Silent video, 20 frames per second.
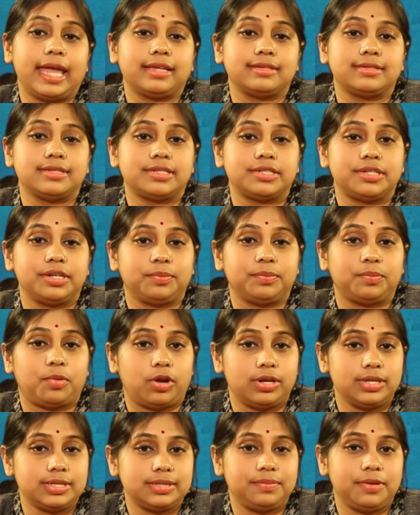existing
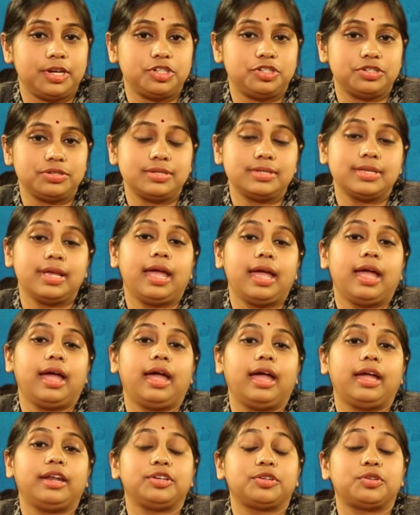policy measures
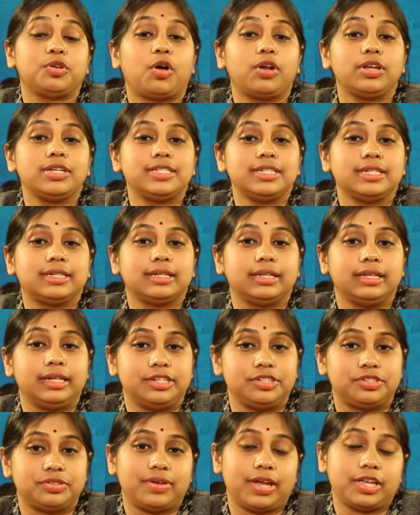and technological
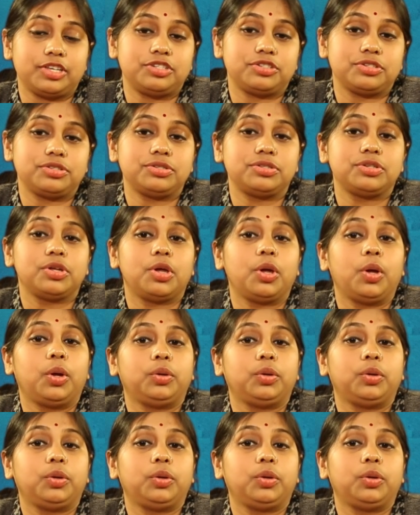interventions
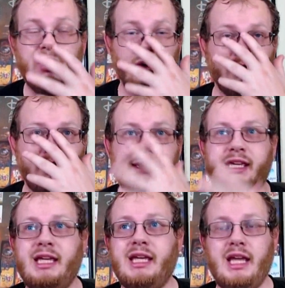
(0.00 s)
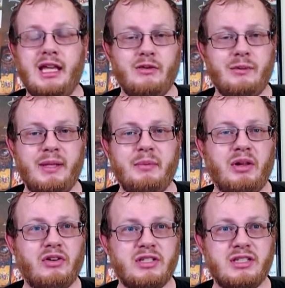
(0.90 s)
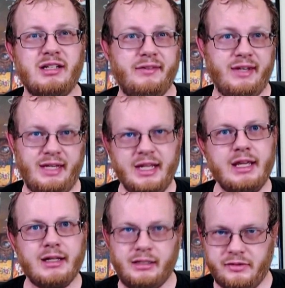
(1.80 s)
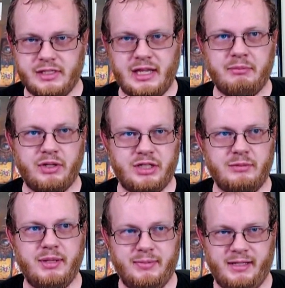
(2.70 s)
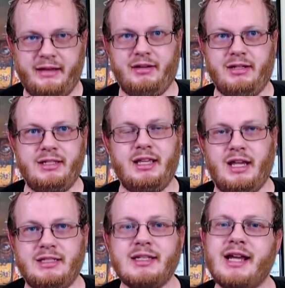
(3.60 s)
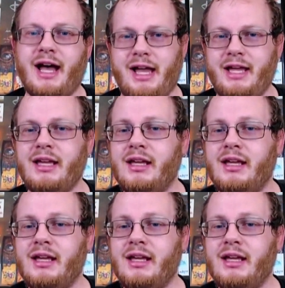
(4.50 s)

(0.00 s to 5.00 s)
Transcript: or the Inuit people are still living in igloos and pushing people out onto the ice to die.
○ ○ ○ ○
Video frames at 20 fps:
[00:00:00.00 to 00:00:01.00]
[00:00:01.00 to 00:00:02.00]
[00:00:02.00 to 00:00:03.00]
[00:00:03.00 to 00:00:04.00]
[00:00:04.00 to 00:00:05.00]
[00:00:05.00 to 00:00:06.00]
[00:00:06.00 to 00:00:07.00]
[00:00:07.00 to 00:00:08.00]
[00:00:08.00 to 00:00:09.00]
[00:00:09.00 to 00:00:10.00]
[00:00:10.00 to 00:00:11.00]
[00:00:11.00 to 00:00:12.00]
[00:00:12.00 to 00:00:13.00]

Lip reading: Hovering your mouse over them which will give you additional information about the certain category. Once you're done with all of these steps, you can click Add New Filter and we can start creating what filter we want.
○ ○ ○ ○
Aim of the exercise =
Using the data above, copy exactly the lines from the one containing "Silent video, 20 frames per second." to the one containing "Transcript: or the", inclusive. Exclude the pictures.

Answer area =
Silent video, 20 frames per second.
existing
policy measures
and technological
interventions
(0.00 s)
(0.90 s)
(1.80 s)
(2.70 s)
(3.60 s)
(4.50 s)

(0.00 s to 5.00 s)
Transcript: or the Inuit people are still living in igloos and pushing people out onto the ice to die.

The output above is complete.